Acetone precipitation method: Amounts of 5 mL lyophilized and 5 mL non-lyophilized sample were mixed with a methanol/H₂O solution (80:20) (previously stored at −20 °C) in the 1:0.5 (v/v) and 1:4 (v/v) ratio, respectively. After vigorously mixing for 15 s, the samples were centrifuged (15,000× g, 4 °C for 10 min). The resulting pellets, with and without lyophilization, were mixed with 1 and 5 mL of ice-cold acetone, respectively, vigorously mixed for 15 s, and incubated overnight at −20 °C. The pellet (protein fraction) was collected by centrifugation under the conditions described above and washed with 1 and 5 mL of ice-cold acetone 90%, respectively, followed by centrifugation at 15,000× g, 4 °C, for 10 min. The purified pellets were air-dried for 1 h and then reconstituted in 1 mL of solubilization buffer (see Section 2.4.2).

TCA/Acetone precipitation method: Amounts of 5 mL lyophilized and 5 mL non-lyophilized sample were mixed with a methanol/H₂O solution (80:20) and centrifuged as described above. Subsequently, the resultant pellets from the culture medium, with and without lyophilization, were mixed with 1 and 5 mL of ice-cold acetone containing 20% TCA and 20 mM DTT, respectively, vigorously mixed for 15 s and incubated overnight at −20 °C. The pellet was collected by centrifugation under the conditions described above and washed with 1 and 5 mL of ice-cold acetone 90%, respectively, followed by centrifugation at 15,000× g, 4 °C, for 10 min. The purified pellets were air-dried for 1 h and then reconstituted in 1 mL of solubilization buffer (see Section 2.4.2).

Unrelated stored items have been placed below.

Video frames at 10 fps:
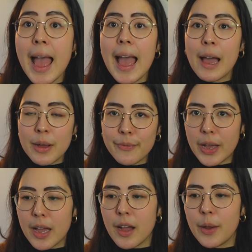However,
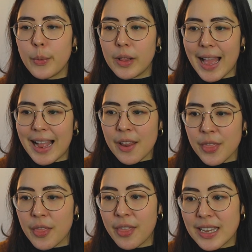I will add
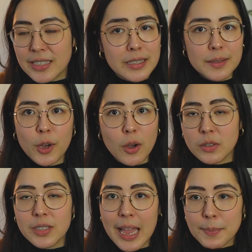that this
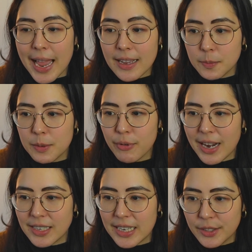concept has been
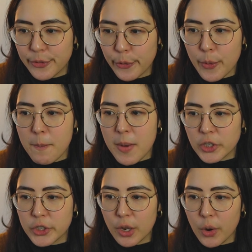practiced for
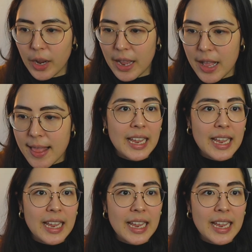much longer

Methanol/Chloroform precipitation: Amounts of 5 mL lyophilized and 5 mL non-lyophilized sample were mixed with ice-cold methanol in a 1:0.5 (v/v) and 1:4 (v/v) ratio, respectively, followed by vortexing for 15 s. Then, 5 mL of chloroform and 15 mL of Milli-Q sterile water were added to both samples, with vigorous mixing for 15 s between each reagent addition. Subsequently, the samples were centrifuged at 15000 ×g, room temperature, for 5 min. The pellet was collected and mixed with 20 mL of methanol. After gentle mixing, the samples were centrifuged at 15,000× g, 4 °C, for 10 min. The pellet was washed with 40 mL of ice-cold acetone 90%, followed by centrifugation at 15,000× g, 4 °C, for 10 min. The purified pellets were air-dried for 1 h and then reconstituted in 1 mL of solubilization buffer (see Section 2.4.2).

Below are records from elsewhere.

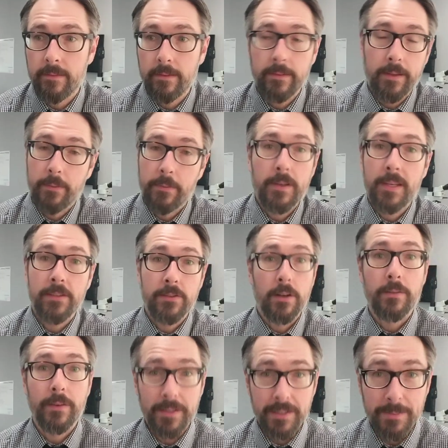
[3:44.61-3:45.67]
like fatigue is not a
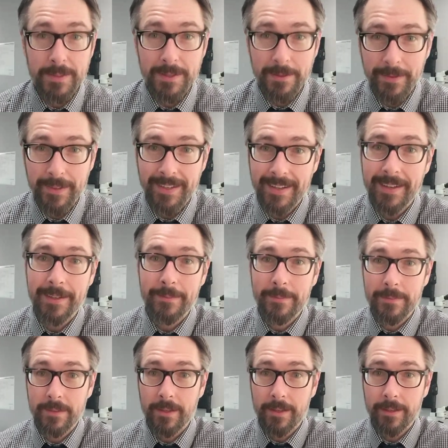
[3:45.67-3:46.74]
very specific
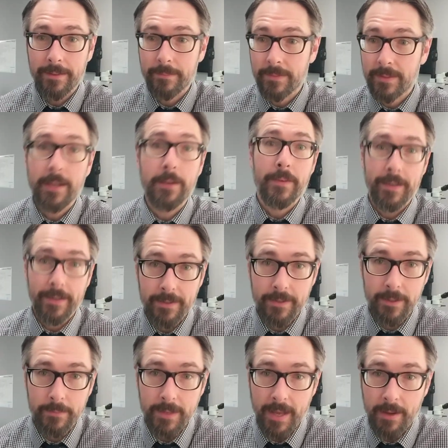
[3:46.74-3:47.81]
side effect
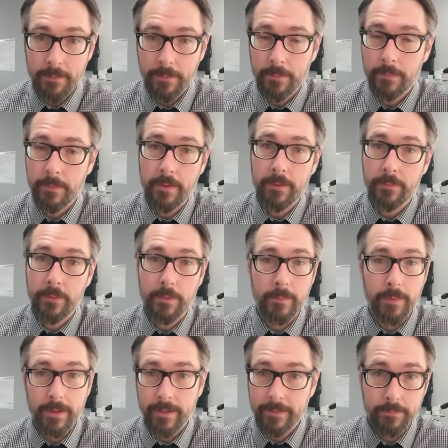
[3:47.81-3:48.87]
to have from
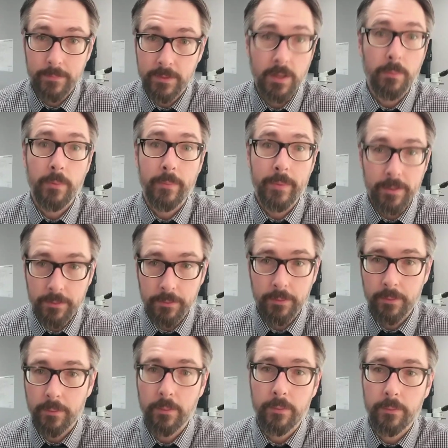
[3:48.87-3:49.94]
a supplement
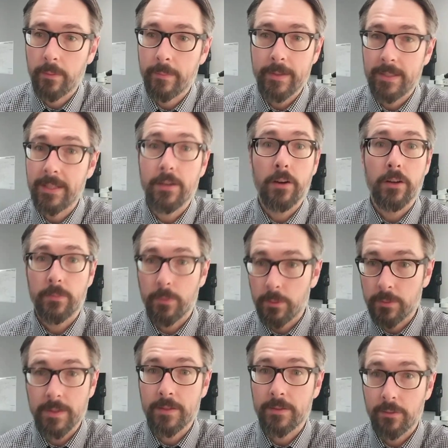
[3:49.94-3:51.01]
or from a detox
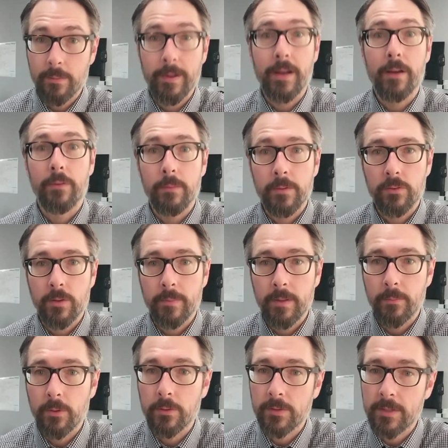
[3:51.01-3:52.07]
process or a biofilm disrupting
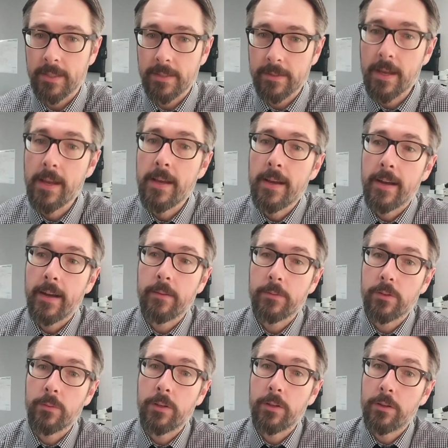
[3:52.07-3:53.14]
process.
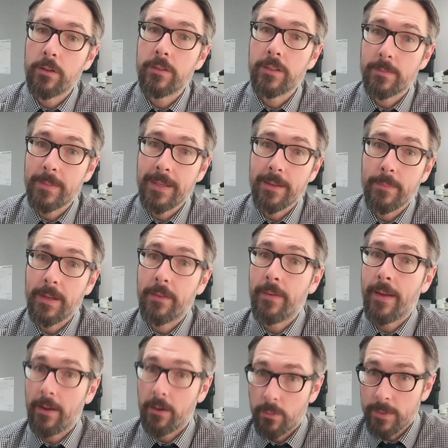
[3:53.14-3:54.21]
So it could just be a big
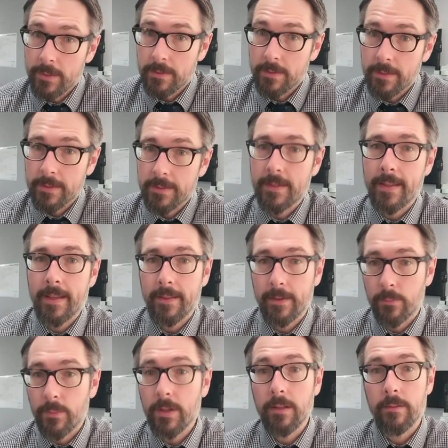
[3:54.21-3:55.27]
fat coincidence in that, like,
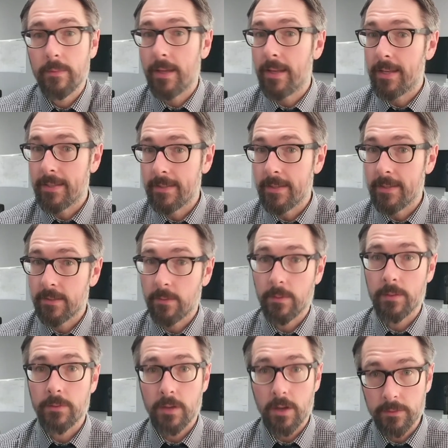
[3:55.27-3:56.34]
well, NAC
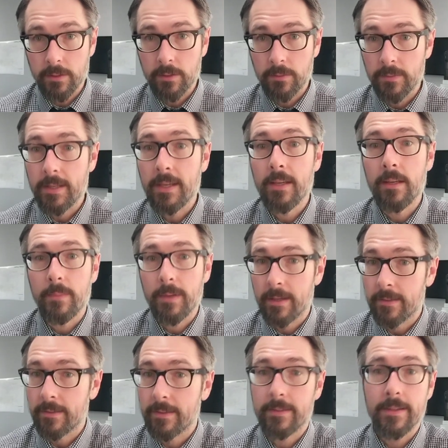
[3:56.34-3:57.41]
sometimes causes fatigue
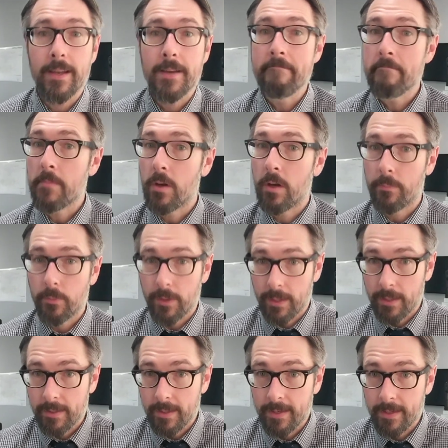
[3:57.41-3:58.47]
because it's
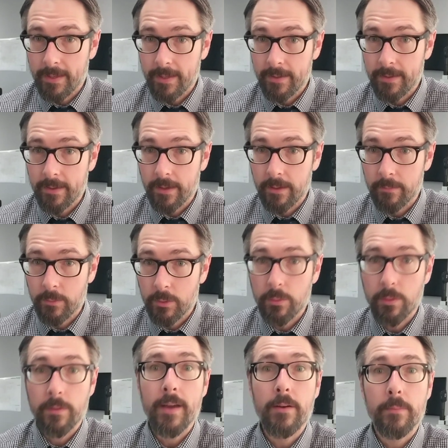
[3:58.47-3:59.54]
upregulating
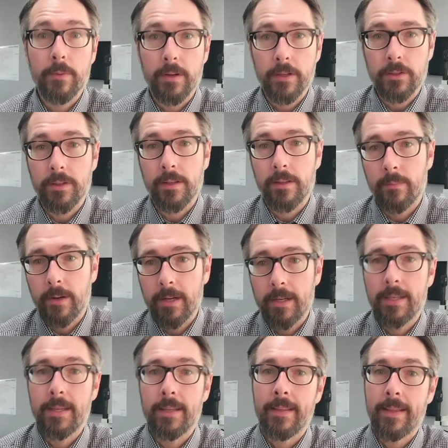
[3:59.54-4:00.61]
glutathione production in the
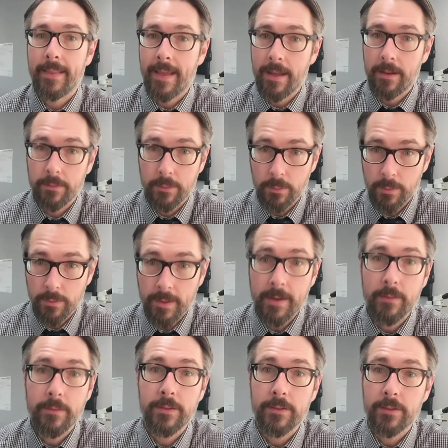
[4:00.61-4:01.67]
body, and that
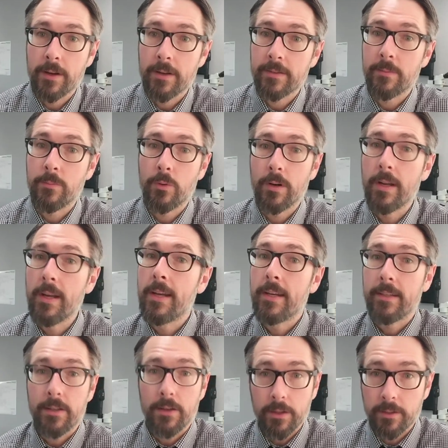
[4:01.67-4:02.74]
glutathione is causing more
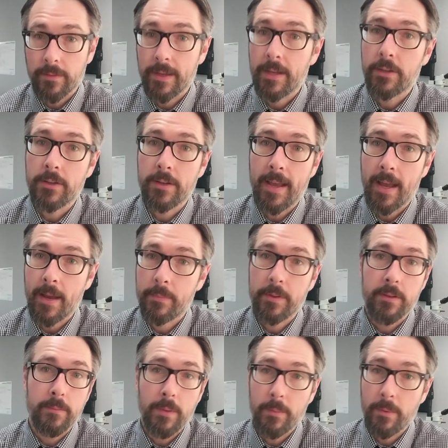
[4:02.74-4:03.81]
detoxification to happen
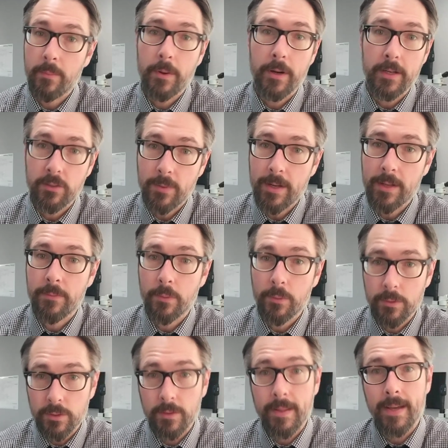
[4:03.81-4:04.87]
than maybe the body's ready for,
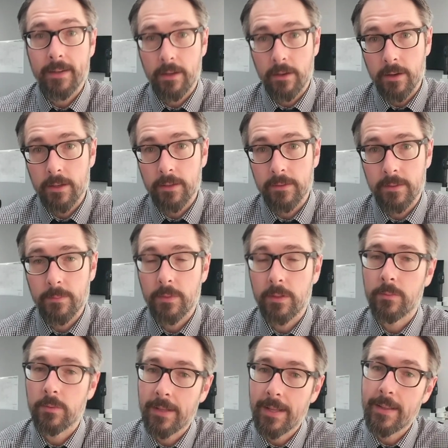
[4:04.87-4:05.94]
and so that could cause
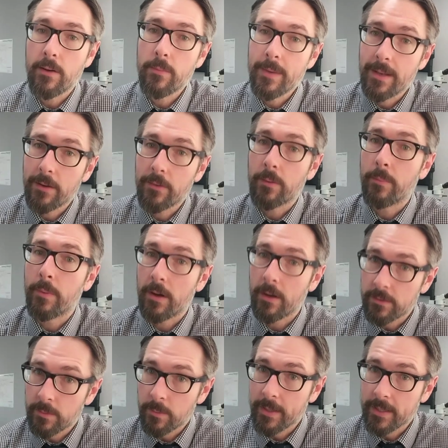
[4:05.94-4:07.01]
symptoms. So that would be another
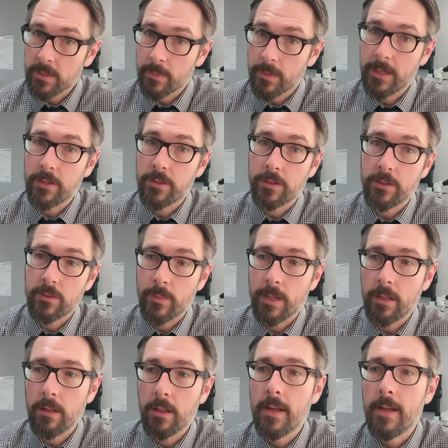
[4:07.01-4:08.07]
possible explanation as
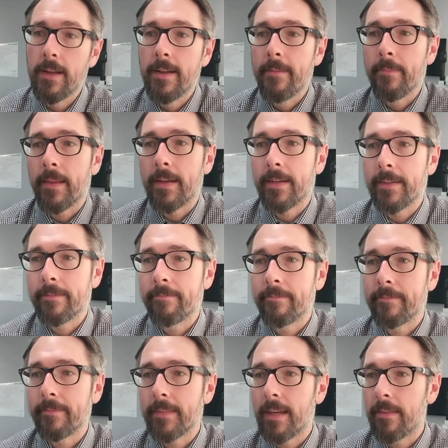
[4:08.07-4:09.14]
well. I
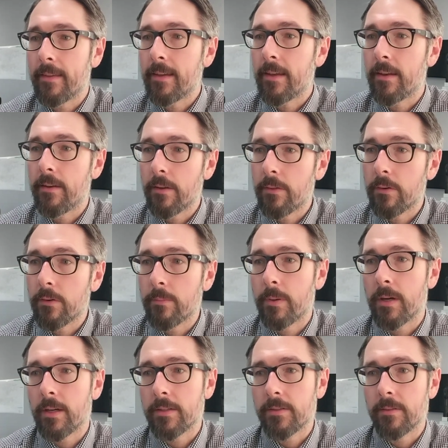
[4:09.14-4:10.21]
think another
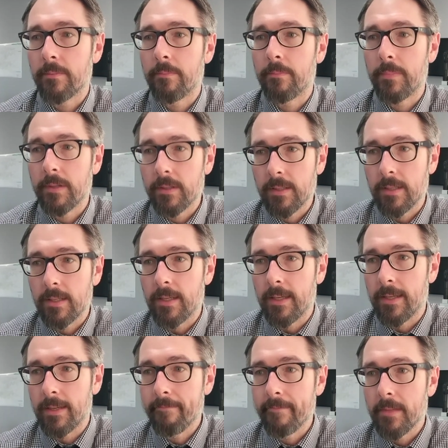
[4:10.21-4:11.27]
possibility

2.4.2. Protein Solubilization and Quantification

Following protein precipitation, the pellets were resuspended in 1 mL of solubilization buffer (7 M urea, 2 M thiourea, 4% CHAPS, 100 mM Tris-HCl, pH 7.5) and vortexed until fully solubilized. Total protein quantification was carried out using the Pierce™ 660 nm Protein Assay Reagent Kit (Thermo Scientific). To generate the calibration curve, bovine serum albumin (BSA) concentrations of 125, 250, 500, 750, 1000, 1500, and 2000 μg/mL were used. In a 96-well microplate, 10 μL of each BSA solution or the same volume of each sample, in triplicate, was added to the wells. Subsequently, 150 μL of the Pierce™ 660 nm Protein Assay reagent was added to each well. Absorbance readings at 660 nm were taken using a Fluorescence multi-mode microplate reader GloMax^® (Promega, Charbonnières-les-Bains, France). For each plate, a calibration curve was plotted based on the average absorbance values of each BSA standard against protein quantity. By interpolation and accounting for the dilution factor, the total protein concentration for each triplicate sample was calculated.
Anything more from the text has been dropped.